WTW (Willis Towers Watson – Newfront acquisition)

  • Why now: Broker consolidation means integrating producers, pipelines, policy/admin systems, and client portals.
  • Entry points: Broking Operations and Placement; Producer / Sales Enablement; Client‑facing digital platforms.
  • Angles: Unified CRM and pipeline analytics across legacy WTW and Newfront; Self‑service portals for commercial clients and benefits participants; Data and analytics on book‑of‑business, loss ratios, and cross‑sell.

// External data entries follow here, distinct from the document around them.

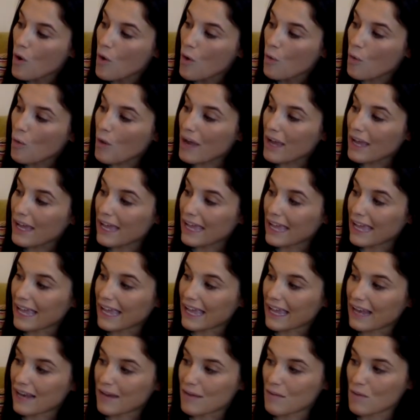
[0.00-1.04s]
What
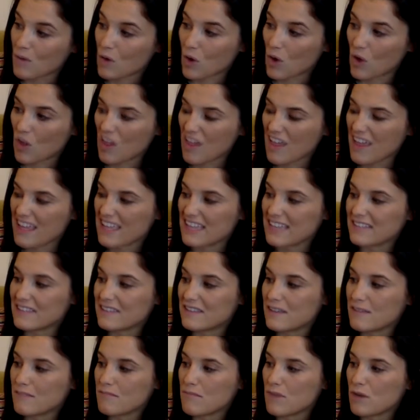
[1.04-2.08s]
animal is
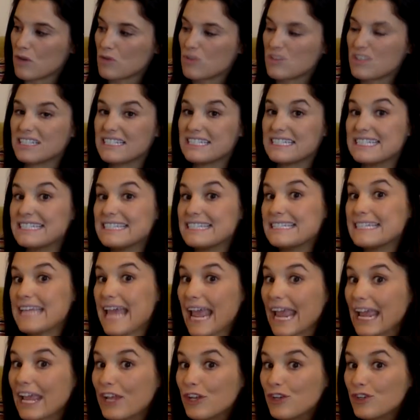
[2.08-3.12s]
the most
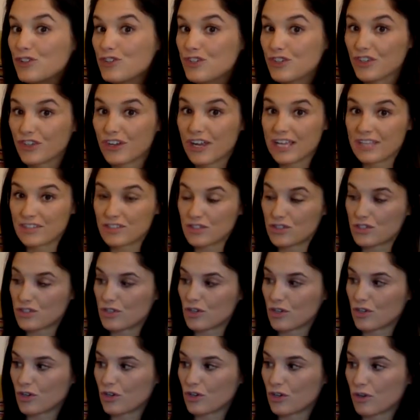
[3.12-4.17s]
dangerous to
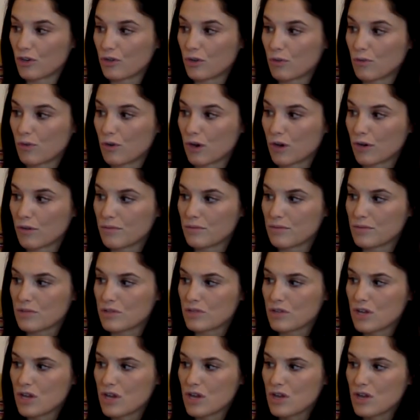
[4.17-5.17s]
earthworms?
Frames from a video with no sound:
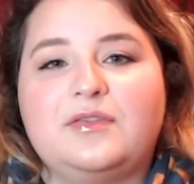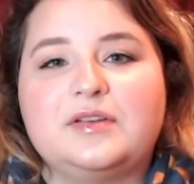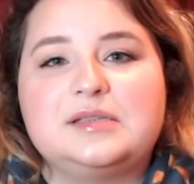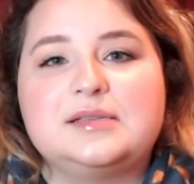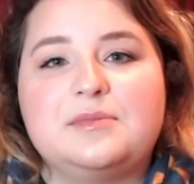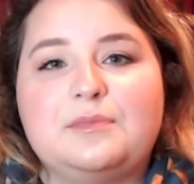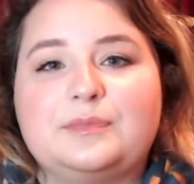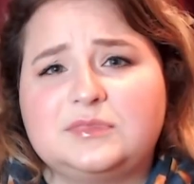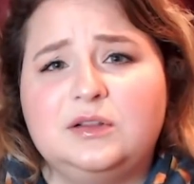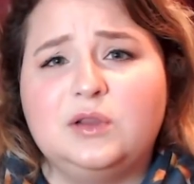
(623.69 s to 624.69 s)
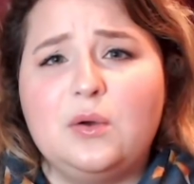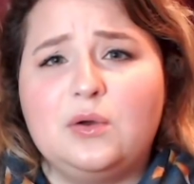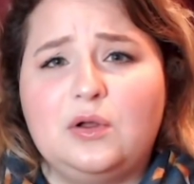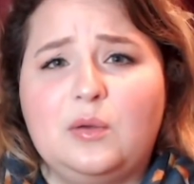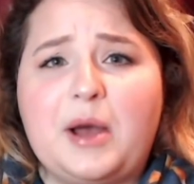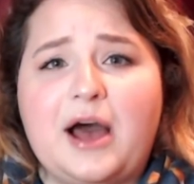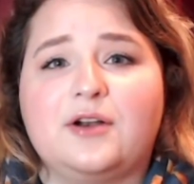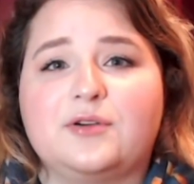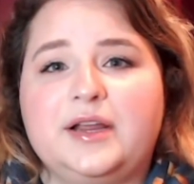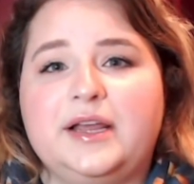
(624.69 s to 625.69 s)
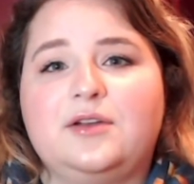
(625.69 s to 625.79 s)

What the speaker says: some local pottery,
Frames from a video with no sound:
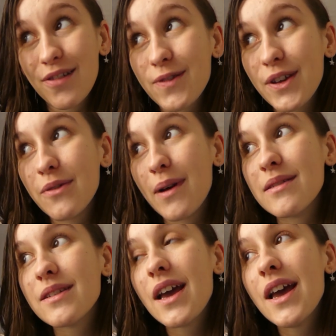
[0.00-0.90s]
that view.
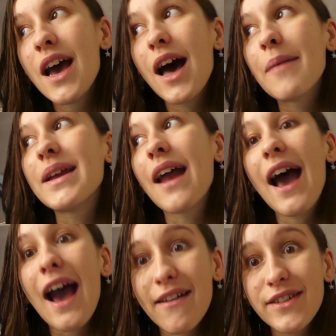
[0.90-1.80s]
And I mean, I
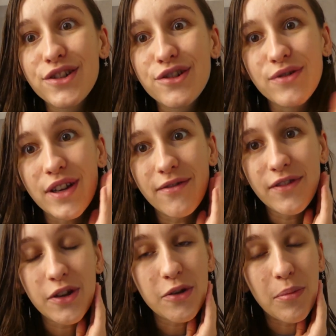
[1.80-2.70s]
have a street
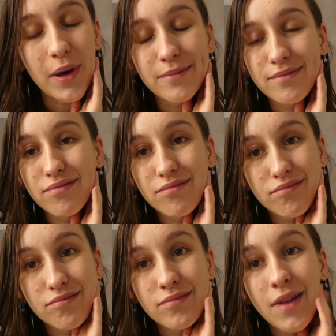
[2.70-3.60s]
view, but
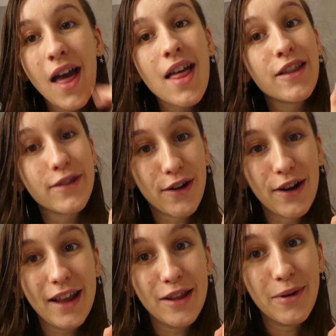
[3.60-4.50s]
not
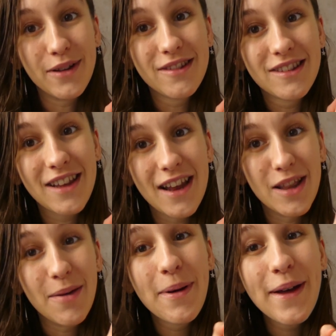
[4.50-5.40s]
like the ones in
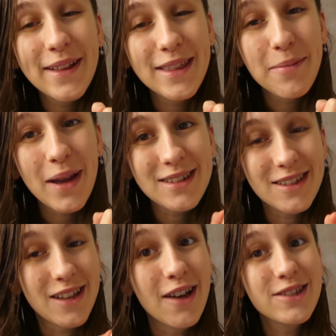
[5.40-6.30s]
the
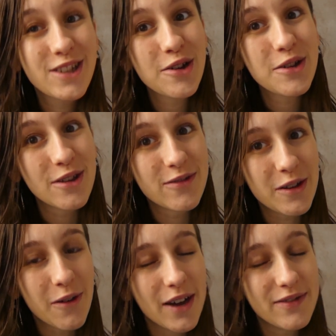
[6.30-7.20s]
pictures. I'll show you the
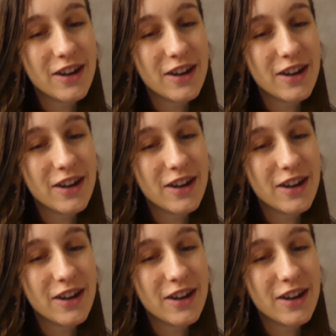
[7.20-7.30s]
view I've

Eli Lilly (Ventyx) and GSK (RAPT) – biotech acquisitions

  • Why now: Integrating early‑stage pipelines creates R&D data and collaboration challenges; big pharma continues to modernize trial, research, and portfolio platforms.
  • Entry points: R&D IT, Clinical Development, and Data Science; Portfolio Management / R&D Operations.
  • Angles: Unified research data platforms and model‑management tools; Trial‑operations and site‑enablement SaaS; Portfolio analytics for pipeline prioritization post‑acquisition.

Honeywell, Kraft Heinz, S&P Global, Teleflex, Resideo (spin‑offs)

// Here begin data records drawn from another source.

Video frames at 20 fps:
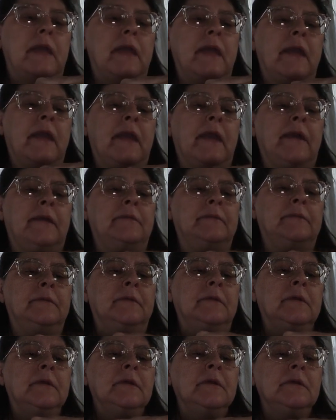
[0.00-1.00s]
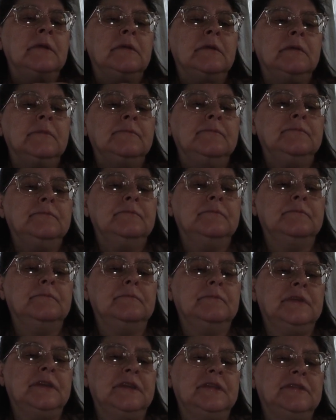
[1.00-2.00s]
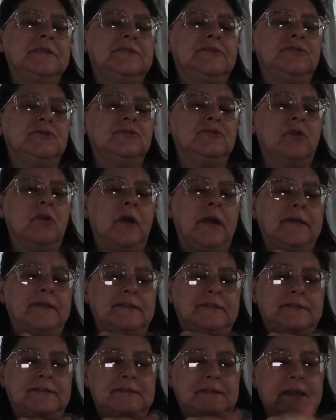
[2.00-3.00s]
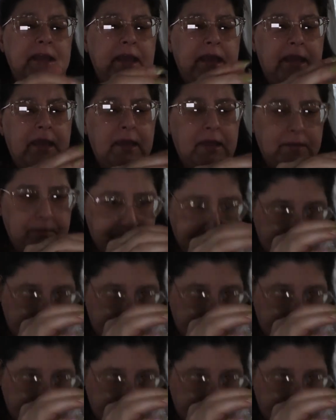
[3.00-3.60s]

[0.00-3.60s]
And these do not stay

Spin‑offs create two prospects per deal: the parent and the NewCo, each with its own stack and transformation agenda.

  • Honeywell (automation vs aerospace split + recent Solstice spin‑off): Opportunities: ERP/CPQ/PLM consolidation, IoT/OT platforms, aerospace MRO and supply‑chain SaaS for each entity.
  • Kraft Heinz (two CPG companies): Opportunities: Separate demand‑planning, trade‑promotion, and supply‑chain platforms; separate data/AI teams to modernize marketing and revenue‑management.
  • S&P Global (Mobility spin‑off): Opportunities: NewCo needs a complete SaaS stack (CRM, billing, product analytics, data delivery); parent often rationalizes platforms at the same time.
  • Teleflex (urology/acute care/OEM spin‑off): Opportunities: Quality, regulatory, and supply‑chain SaaS; commercial‑excellence tools for med‑tech sales across parent and spin.
  • Resideo (ADI Global distribution spin‑off): Opportunities: Commerce, inventory, and channel‑management SaaS for a newly independent distributor; separate customer and supplier data platforms.

DuPont, thyssenkrupp, Honeywell (recent stand‑alone spin‑offs: Qnity, TKMS, Solstice)

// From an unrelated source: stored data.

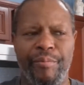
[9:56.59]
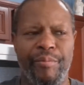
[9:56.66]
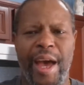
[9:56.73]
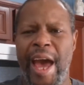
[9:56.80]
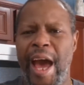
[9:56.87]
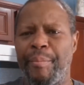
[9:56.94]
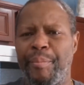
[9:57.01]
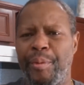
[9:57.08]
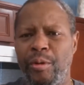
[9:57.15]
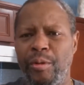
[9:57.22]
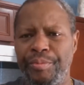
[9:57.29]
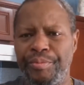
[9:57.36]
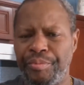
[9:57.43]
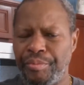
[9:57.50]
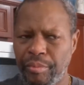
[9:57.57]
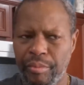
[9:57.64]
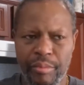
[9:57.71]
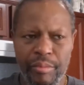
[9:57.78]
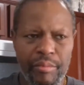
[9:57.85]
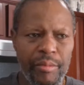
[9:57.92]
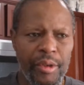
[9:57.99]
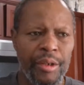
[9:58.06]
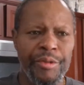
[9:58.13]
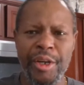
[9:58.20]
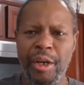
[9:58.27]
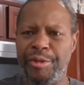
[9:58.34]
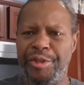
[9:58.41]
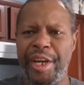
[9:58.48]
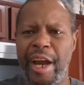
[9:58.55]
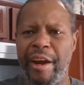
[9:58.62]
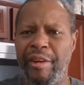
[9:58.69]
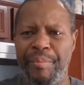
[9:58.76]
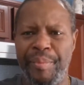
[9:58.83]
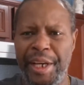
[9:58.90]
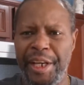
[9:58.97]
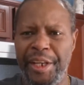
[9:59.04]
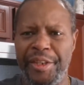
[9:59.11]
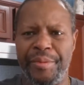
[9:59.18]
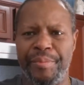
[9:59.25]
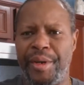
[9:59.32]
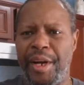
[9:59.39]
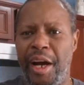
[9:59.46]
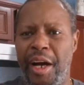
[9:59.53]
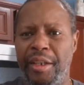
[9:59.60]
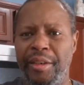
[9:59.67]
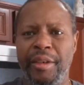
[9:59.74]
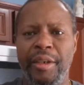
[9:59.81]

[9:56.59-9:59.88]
Apple, cherry, peach, pecan,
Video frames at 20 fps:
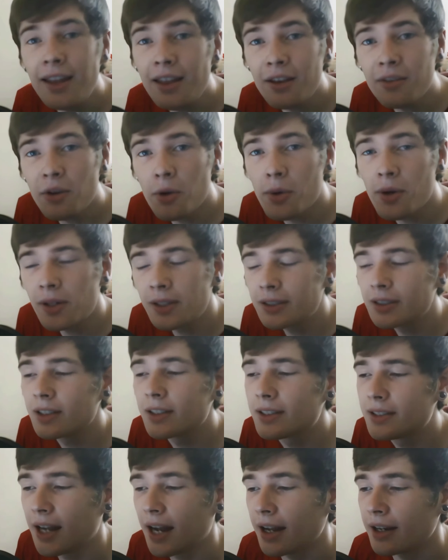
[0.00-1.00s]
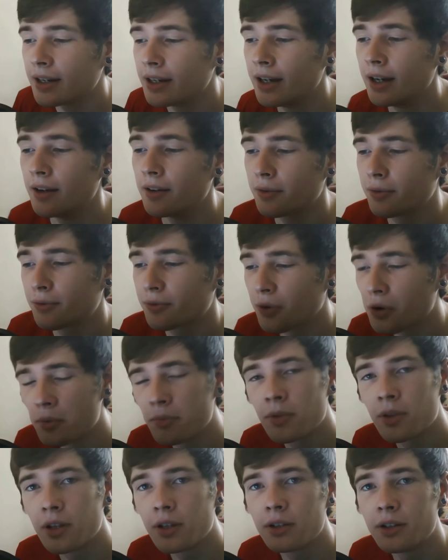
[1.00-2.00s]
Hey there everyone, Dan here
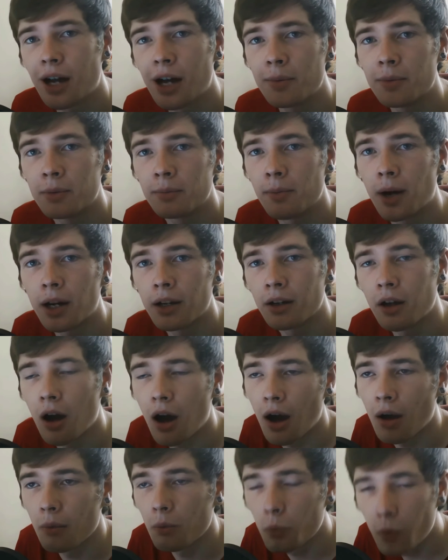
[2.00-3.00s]
from the Diamond Minecart,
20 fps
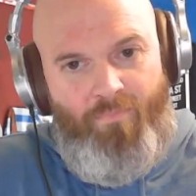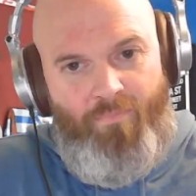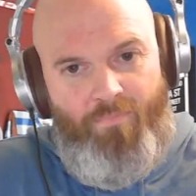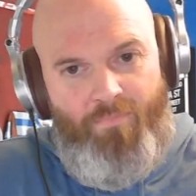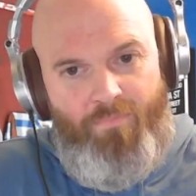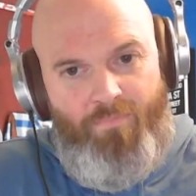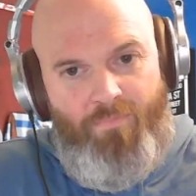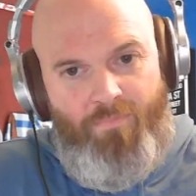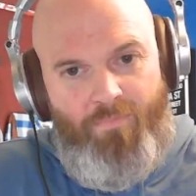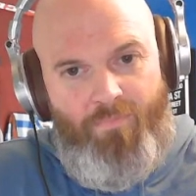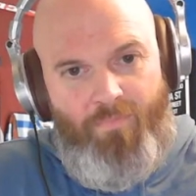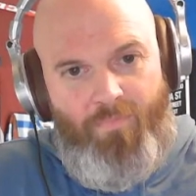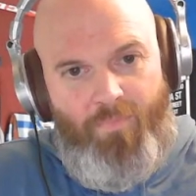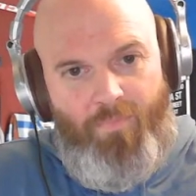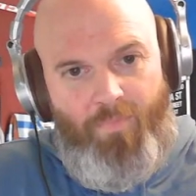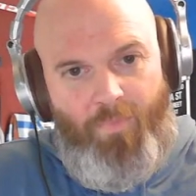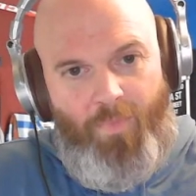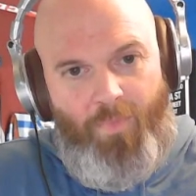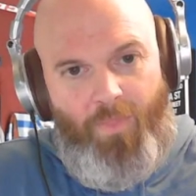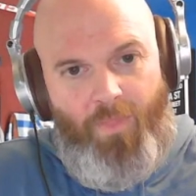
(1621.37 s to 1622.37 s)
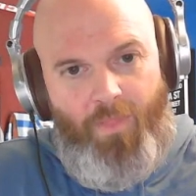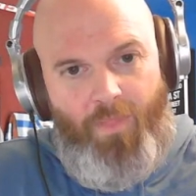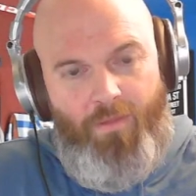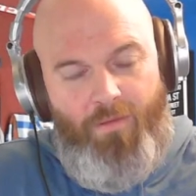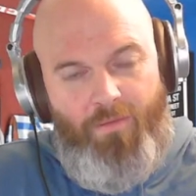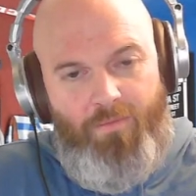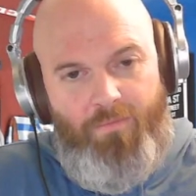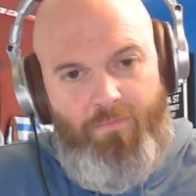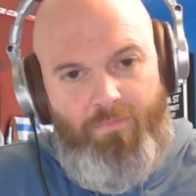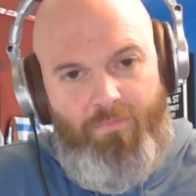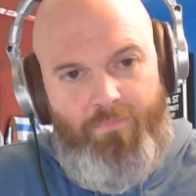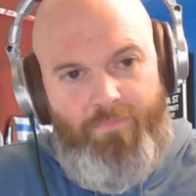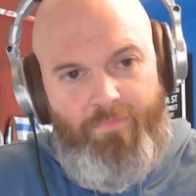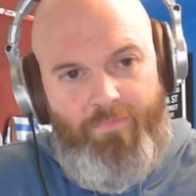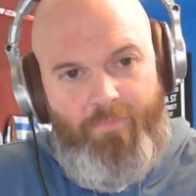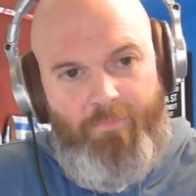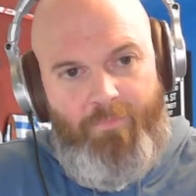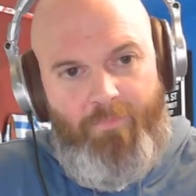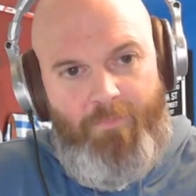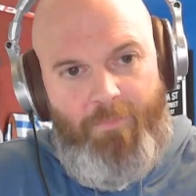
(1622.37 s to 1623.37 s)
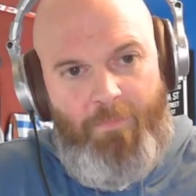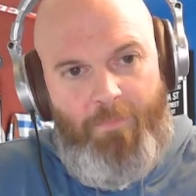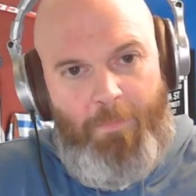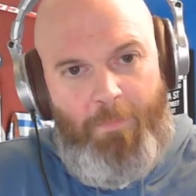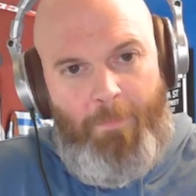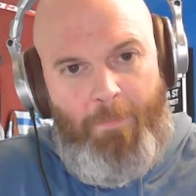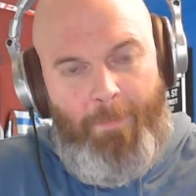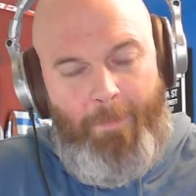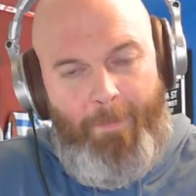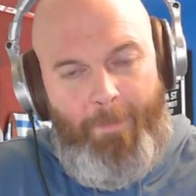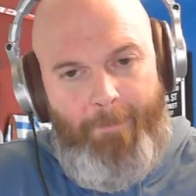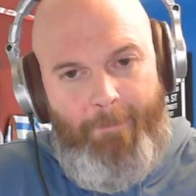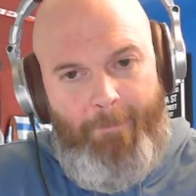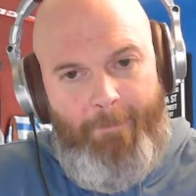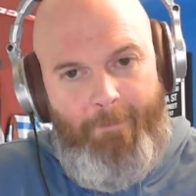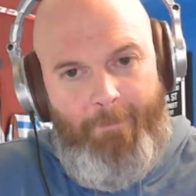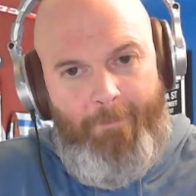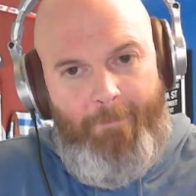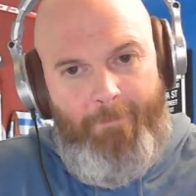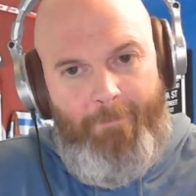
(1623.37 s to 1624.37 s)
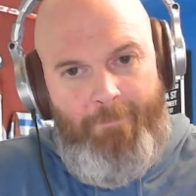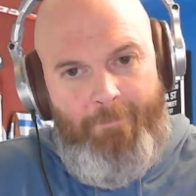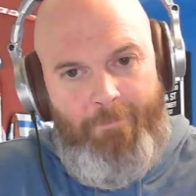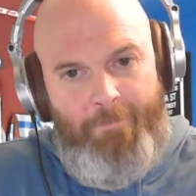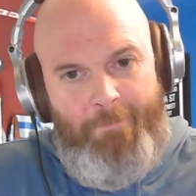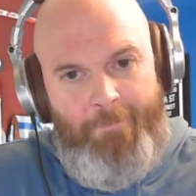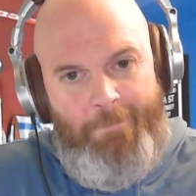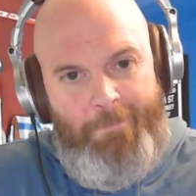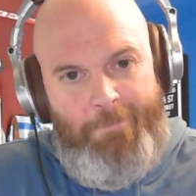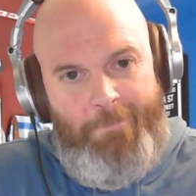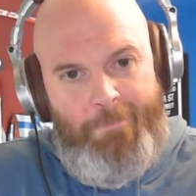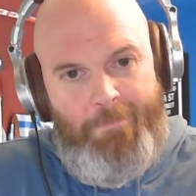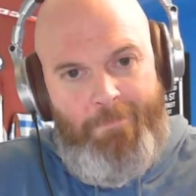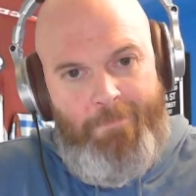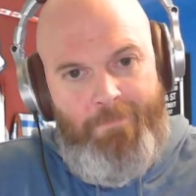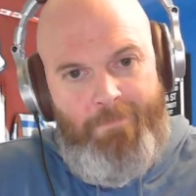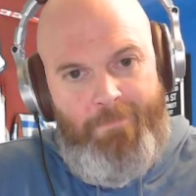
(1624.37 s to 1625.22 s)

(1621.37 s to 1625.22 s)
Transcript: (silent)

  • Why now: These NewCos are just standing up and will be rationalizing inherited tooling, often moving quickly toward cloud SaaS.
  • Entry points: CIO/CTO and “Day‑1 / Day‑2” separation program leads; Finance, Supply‑Chain, and Engineering functions.
  • Angles: “Clean sheet” cloud platform for ERP‑adjacent workflows, data, and analytics; Security and identity unbundled from the former parent; Performance‑management and planning tools for the first independent budget cycles.